### MATERIAL TO PROCESS
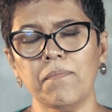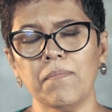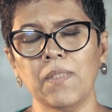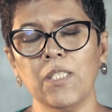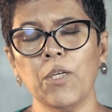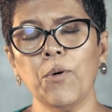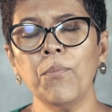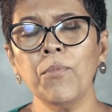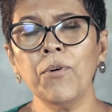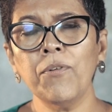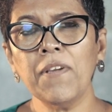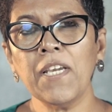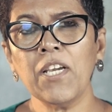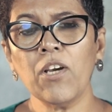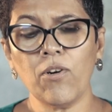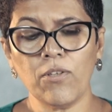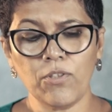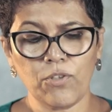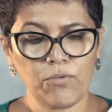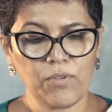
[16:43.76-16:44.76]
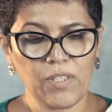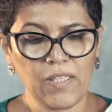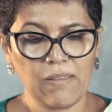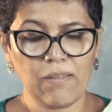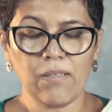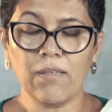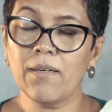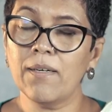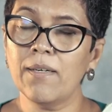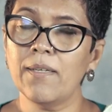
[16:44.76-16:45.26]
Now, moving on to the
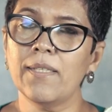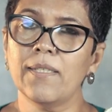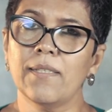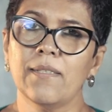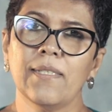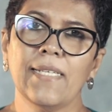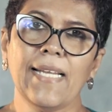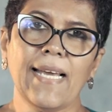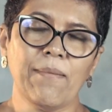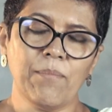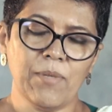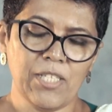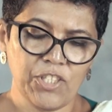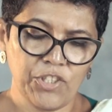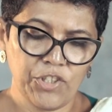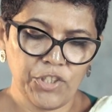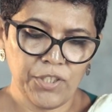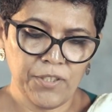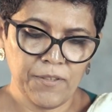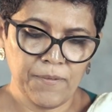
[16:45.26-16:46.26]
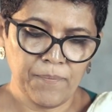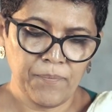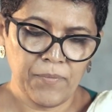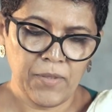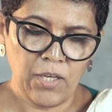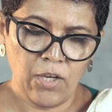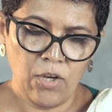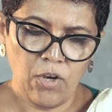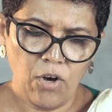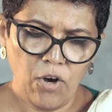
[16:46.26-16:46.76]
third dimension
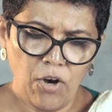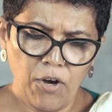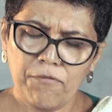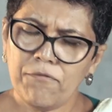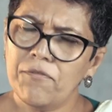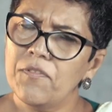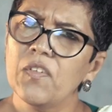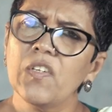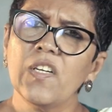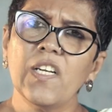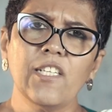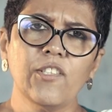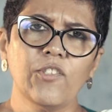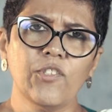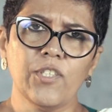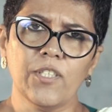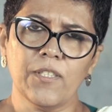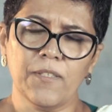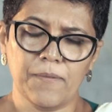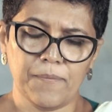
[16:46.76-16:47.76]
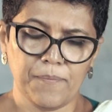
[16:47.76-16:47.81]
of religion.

* * *

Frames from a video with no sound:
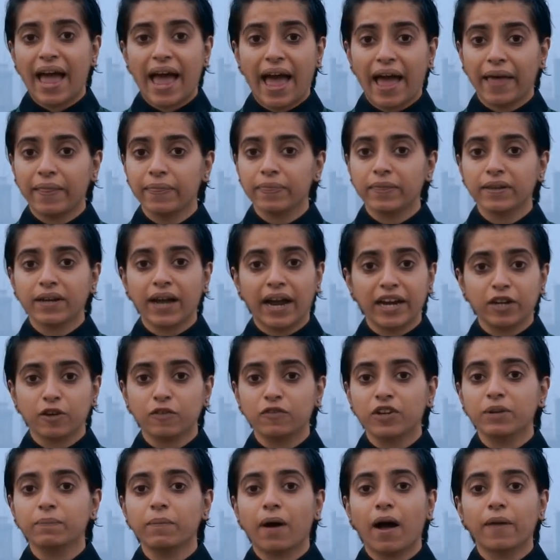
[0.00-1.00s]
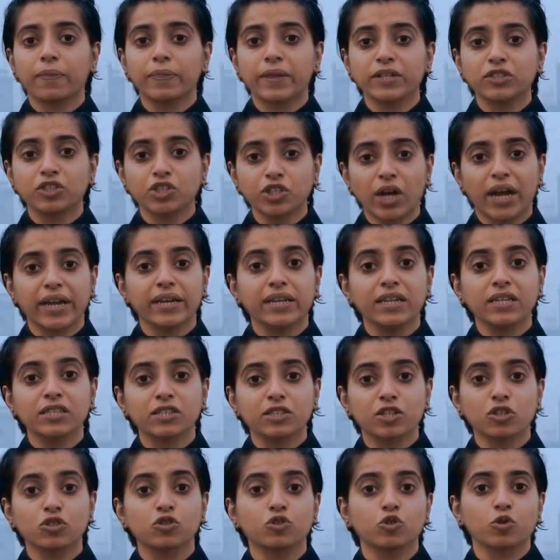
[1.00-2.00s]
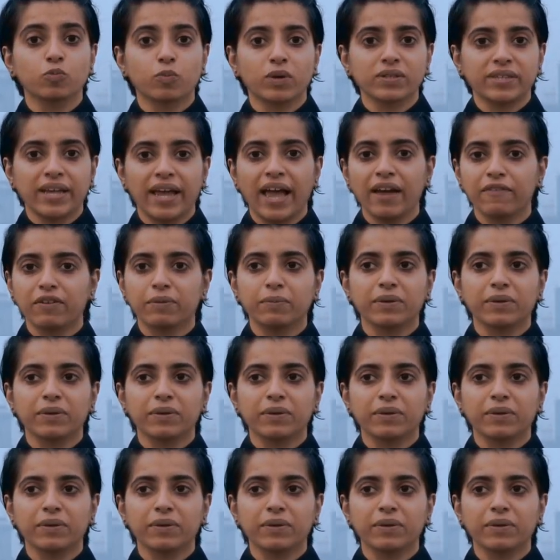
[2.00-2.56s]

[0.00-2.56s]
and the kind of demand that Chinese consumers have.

==

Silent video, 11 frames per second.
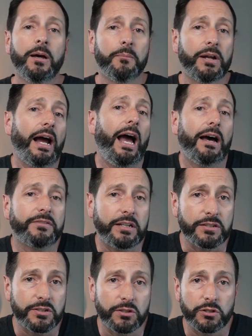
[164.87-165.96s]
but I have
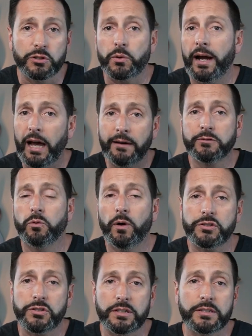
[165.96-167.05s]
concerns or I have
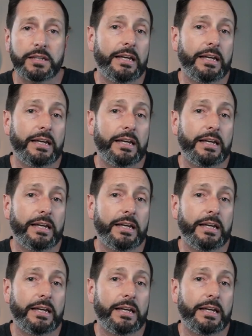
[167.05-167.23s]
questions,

### EXERCISE DESCRIPTION
Before answering, count every line of the records that contains "video"; the answer is that number and nothing more.

### FINISHED EXERCISE
2